** Problem **
Leave the images aside and output every entry exactly.

** Dataset extract **

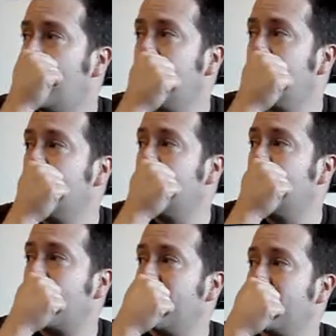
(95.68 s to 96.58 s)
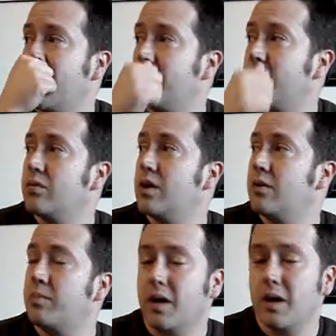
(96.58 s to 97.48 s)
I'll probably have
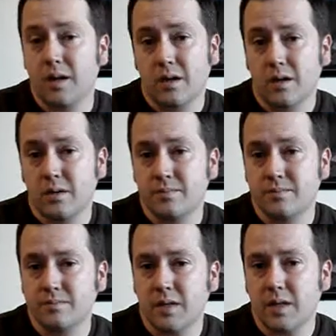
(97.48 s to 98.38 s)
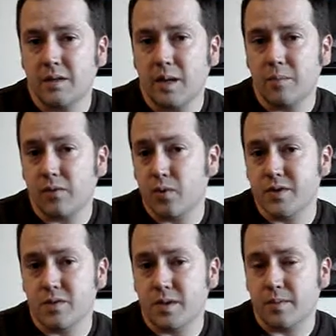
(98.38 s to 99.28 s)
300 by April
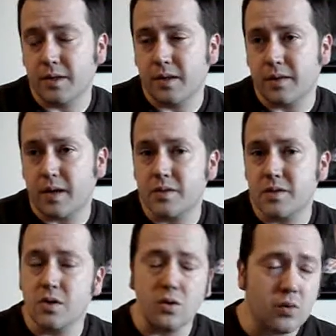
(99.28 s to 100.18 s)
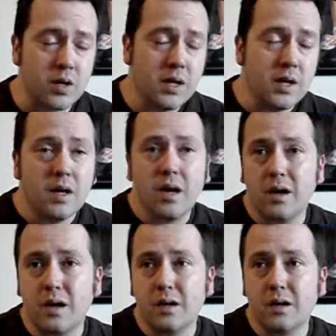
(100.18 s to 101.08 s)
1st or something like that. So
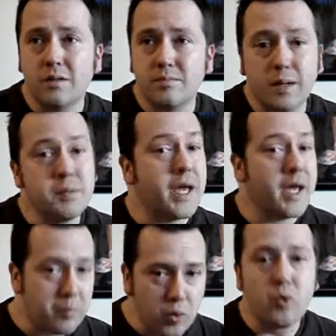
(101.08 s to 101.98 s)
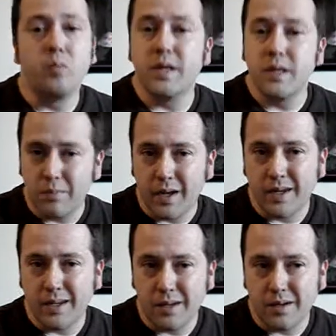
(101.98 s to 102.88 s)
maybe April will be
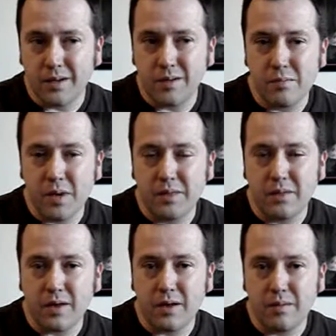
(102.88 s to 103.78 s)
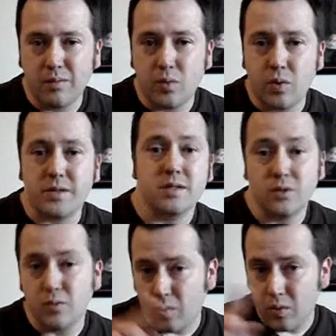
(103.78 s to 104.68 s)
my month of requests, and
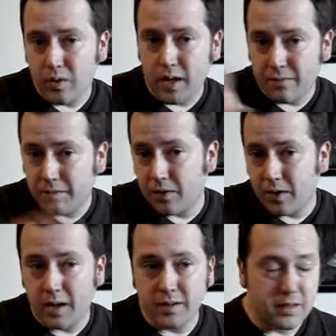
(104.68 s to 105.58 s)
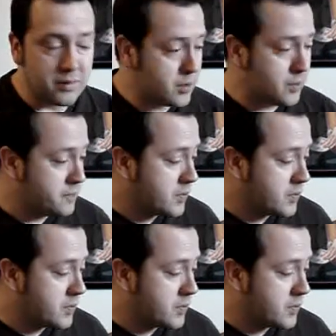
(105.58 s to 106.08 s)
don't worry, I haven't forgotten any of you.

** Output **
(95.68 s to 96.58 s)
(96.58 s to 97.48 s)
I'll probably have
(97.48 s to 98.38 s)
(98.38 s to 99.28 s)
300 by April
(99.28 s to 100.18 s)
(100.18 s to 101.08 s)
1st or something like that. So
(101.08 s to 101.98 s)
(101.98 s to 102.88 s)
maybe April will be
(102.88 s to 103.78 s)
(103.78 s to 104.68 s)
my month of requests, and
(104.68 s to 105.58 s)
(105.58 s to 106.08 s)
don't worry, I haven't forgotten any of you.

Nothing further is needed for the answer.